Numbers fly around like bats in the attic when economists try to explain to us why a recession they claim ended in June 2009 feels like it is still hanging on.
Economic indicators. Corporate earnings reports. Gross domestic product. The relative strength or weakness of the dollar. Import-export imbalances. Jobless claims. Jobs created. Housing starts. Commercial vacancy rates. Consumer confidence. Savings rates and the percent of our income that goes to paying finance charges.
The only number we might actually recognize is the Dow Jones Industrial Average, which climbed above 11,000 last week for the first time in a long while. But then we are told that the stock market is more a measure of corporate optimism than it is of economic health, and we shouldn't pay it that much attention.
It was not until a pair of New York Times reporters put some new numbers out there that the depth and enduring nature of this recession made any sense to me.
It looks like it is going to take more than a decade to get back to where we were, according to their reporting. And that's if everything goes well. The economic speed bumps we are bound to hit, because the economy is so weak and vulnerable, mean it is likely to take longer than that.
I was willing to hold my breath for a year or two, suck in my stomach and tighten my belt until this unpleasantness passed. But a decade? More than a decade? Whether you are 20 or 60, 10 years seems like forever.
According to the reporting of Michael Powell and Motoko Rich in the Times, unemployment rates have come down from their peak in some parts of the country — and employers are even adding about 68,000 jobs a month.
But at that rate, the country would need nine years to recover the jobs it lost to the recession, and that does not include the millions of jobs needed for those entering the work force over that time.
Median housing prices have dropped 20 percent since 2005, and it will take about 13 years to get back to their peak. Meanwhile, foreclosures and delinquencies have so crippled the housing market that even those homeowners not in trouble can't seem to sell their homes, and some will ultimately settle for less than what they paid.

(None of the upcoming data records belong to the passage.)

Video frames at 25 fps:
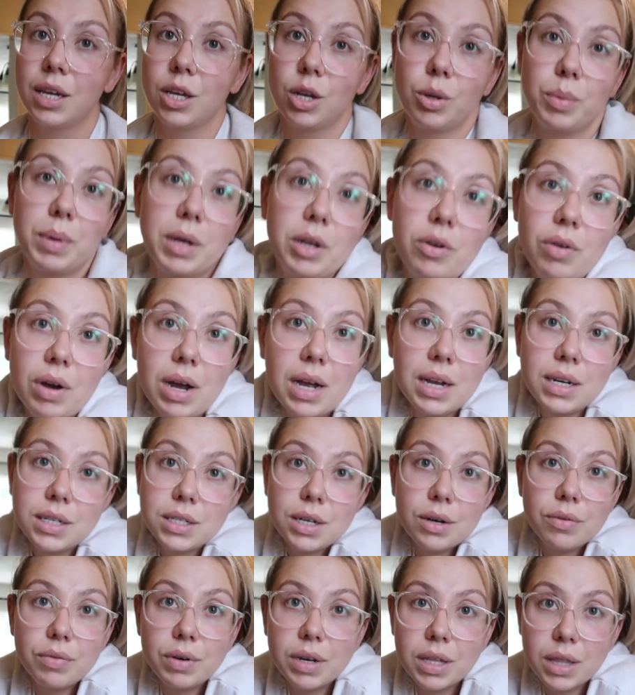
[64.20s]
it'll be
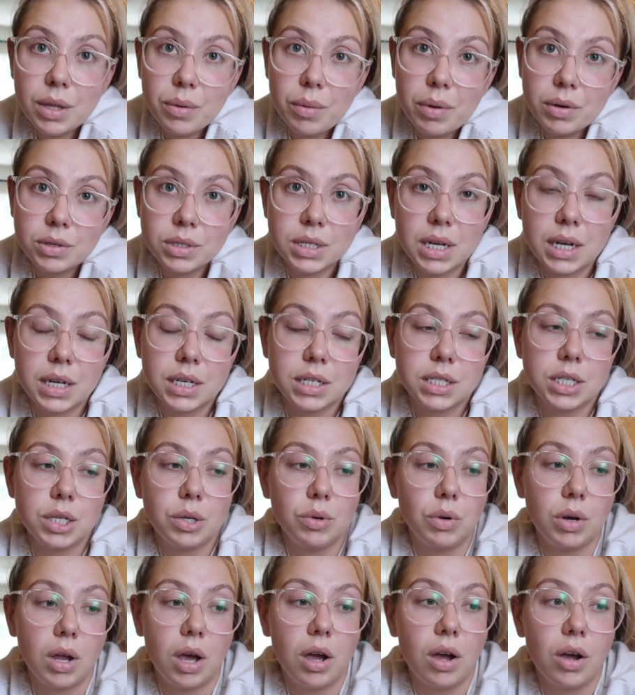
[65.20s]
grand. Hopefully they won't take
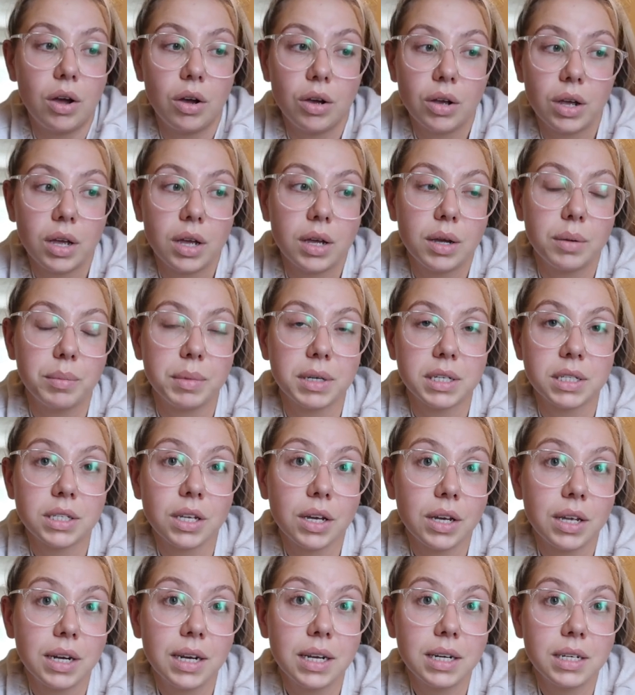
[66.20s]
too long. I'm
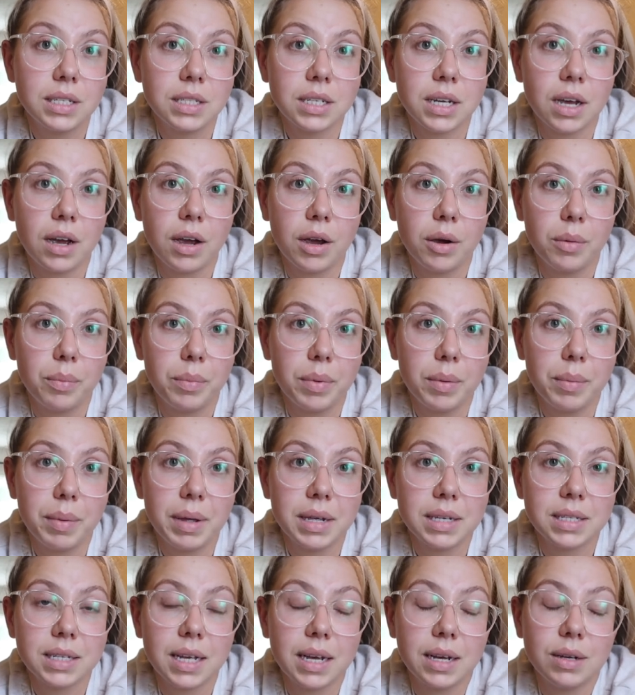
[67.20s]
excited. I hope it
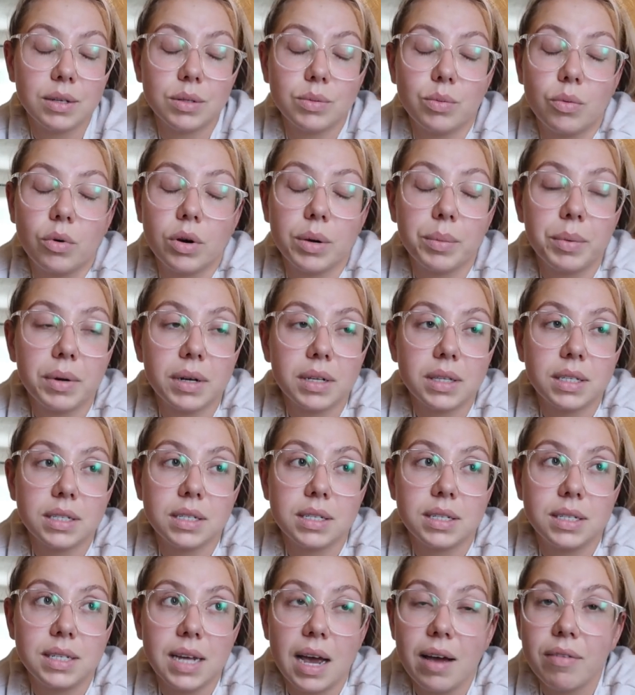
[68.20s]
makes the house warmer.
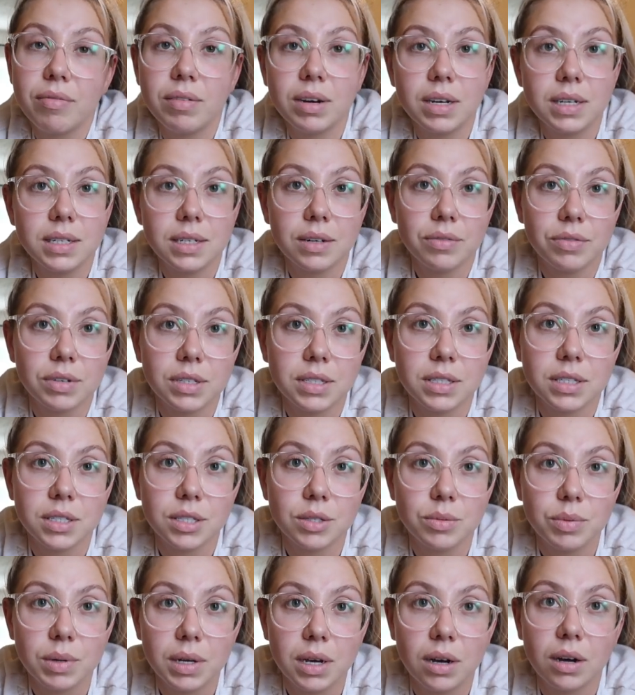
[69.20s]
There's definitely a difference
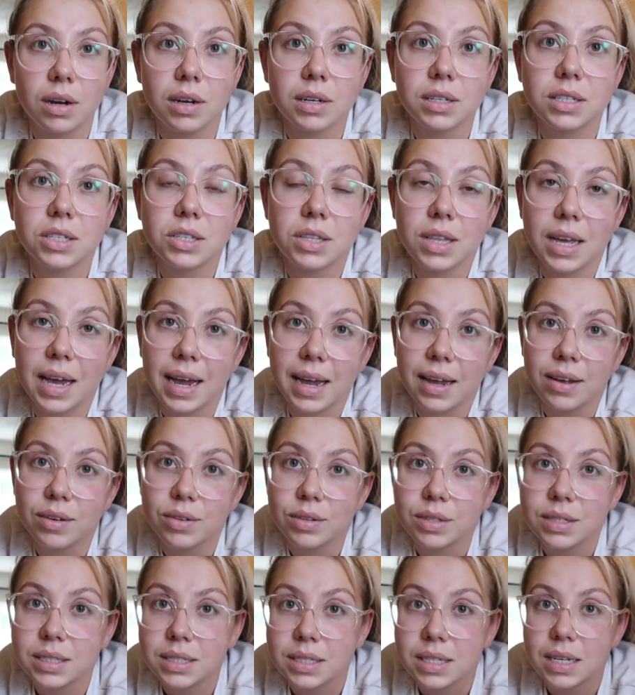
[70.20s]
since we got the
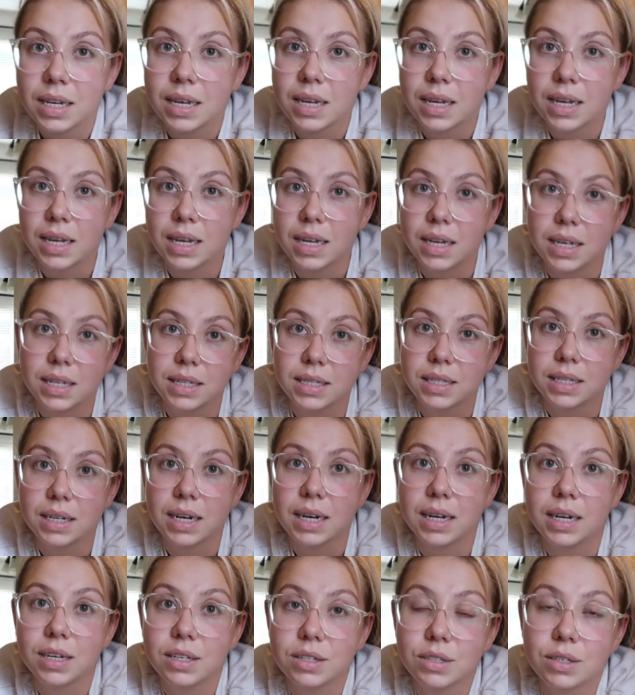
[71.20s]
house
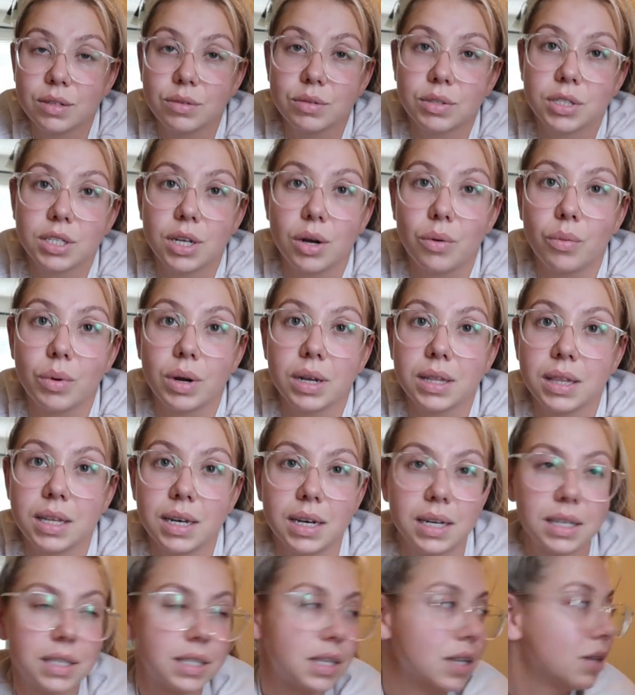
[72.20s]
insulated, so so worth
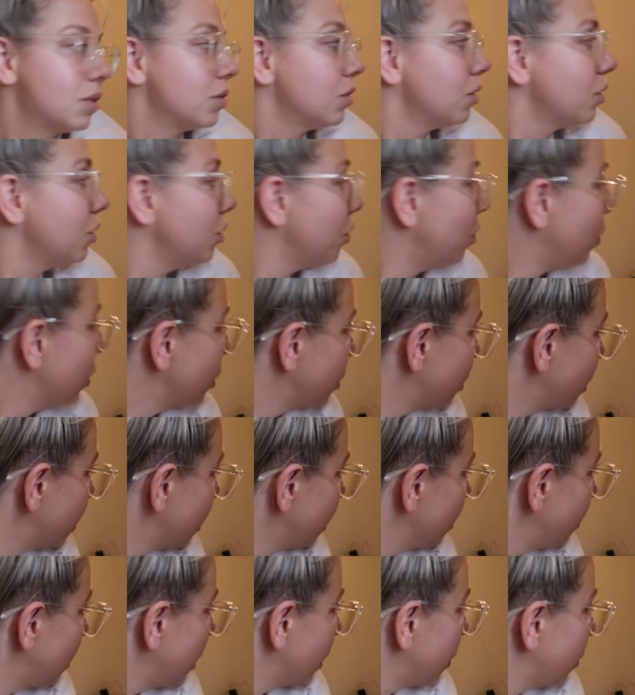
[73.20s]
it. Excuse all the
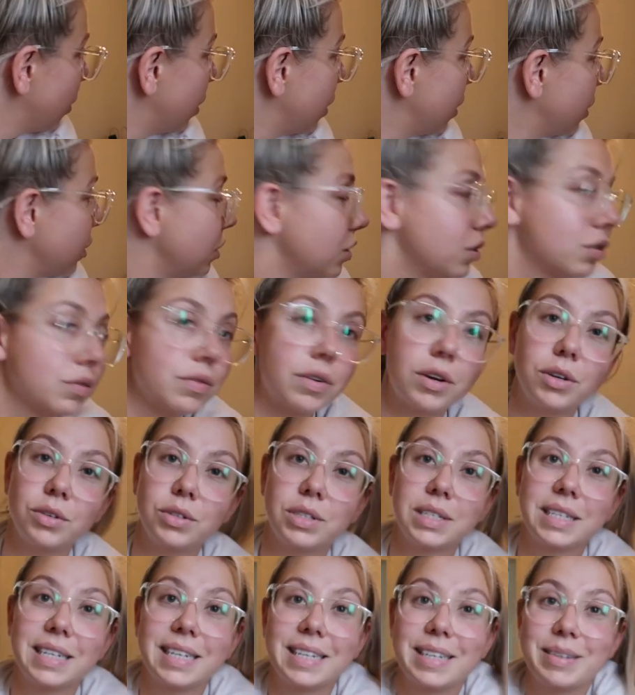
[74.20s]
washing in the background, I just
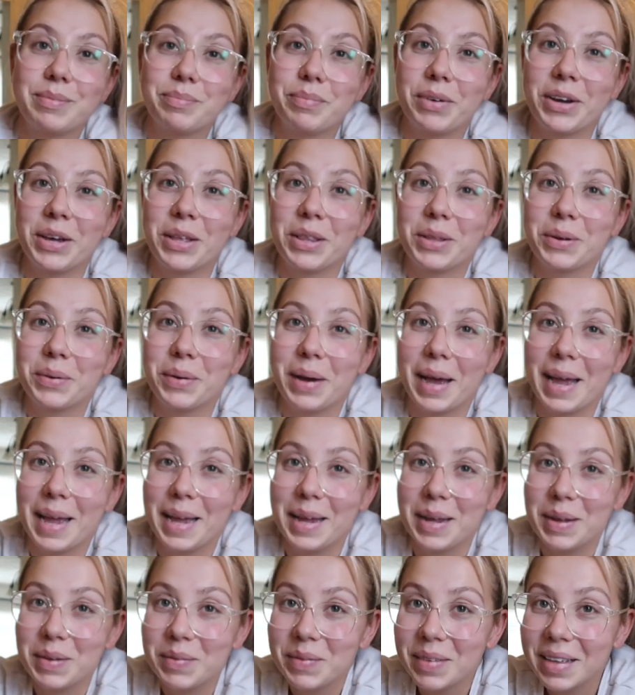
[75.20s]
folded it, by the
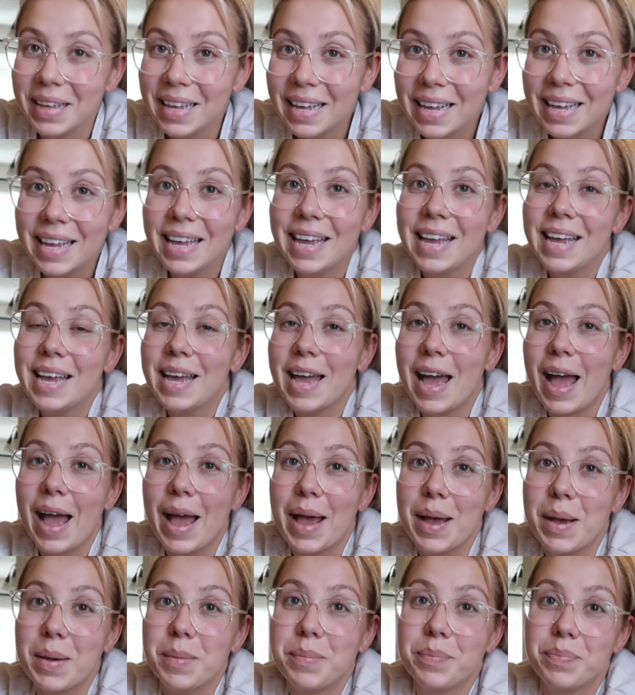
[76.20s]

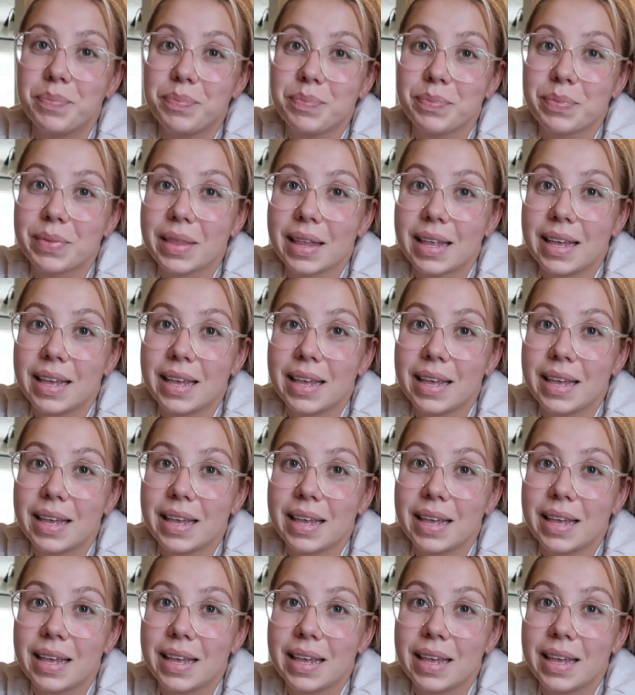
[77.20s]
way.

Housing experts, the Times reported, expect it will take 10 to 15 years before we are selling homes again at an annual rate of more than 8 million. That's double what we are selling today.
Those of us still employed have seen our hours cut — while our living expenses have stayed the same or increased. Or we have seen our co-workers laid off and their workload shifted to us without any increase in compensation. Employers are rightfully uneasy about hiring or expanding, but I suspect they are counting on the servile gratitude of those who still have jobs.

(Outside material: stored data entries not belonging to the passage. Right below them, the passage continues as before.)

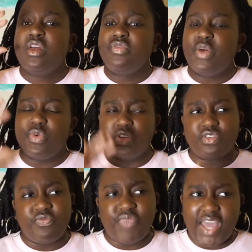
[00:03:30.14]
Then when they're
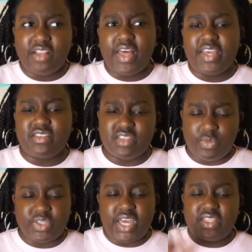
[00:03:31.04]
finalized and done
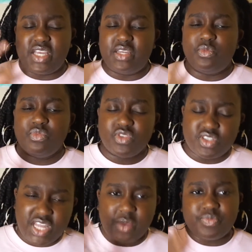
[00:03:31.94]
with that, they
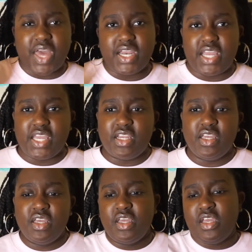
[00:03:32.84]
stamp that in.
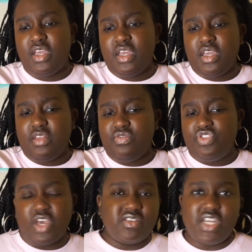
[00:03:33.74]

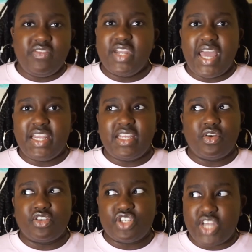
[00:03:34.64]
Doesn't even edit
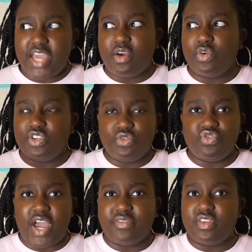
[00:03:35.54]
or check or do
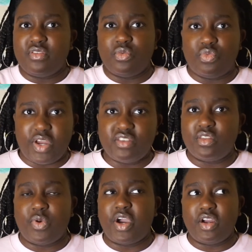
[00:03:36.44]
drafts of the rest of
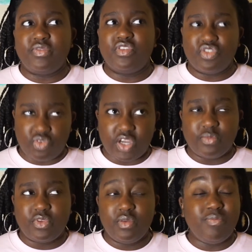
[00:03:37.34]
the part of the script.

Unemployment will continue to be stubbornly high, we are told, not just because employers are skittish but because many industries — newspapers included — are not expected to recover and those workers need the time to learn new skills.
So, if it still feels like a recession to you, there is good reason.
Harvard economist Jeffrey Frankel explains that economists are simply saying that, beginning in June 2009, things stopped getting worse.
"It is not a statement that we are back to good times," he writes in a Times blog. "It takes a long time to emerge fully from a hole that deep."
And we are just now learning what "a long time" may mean.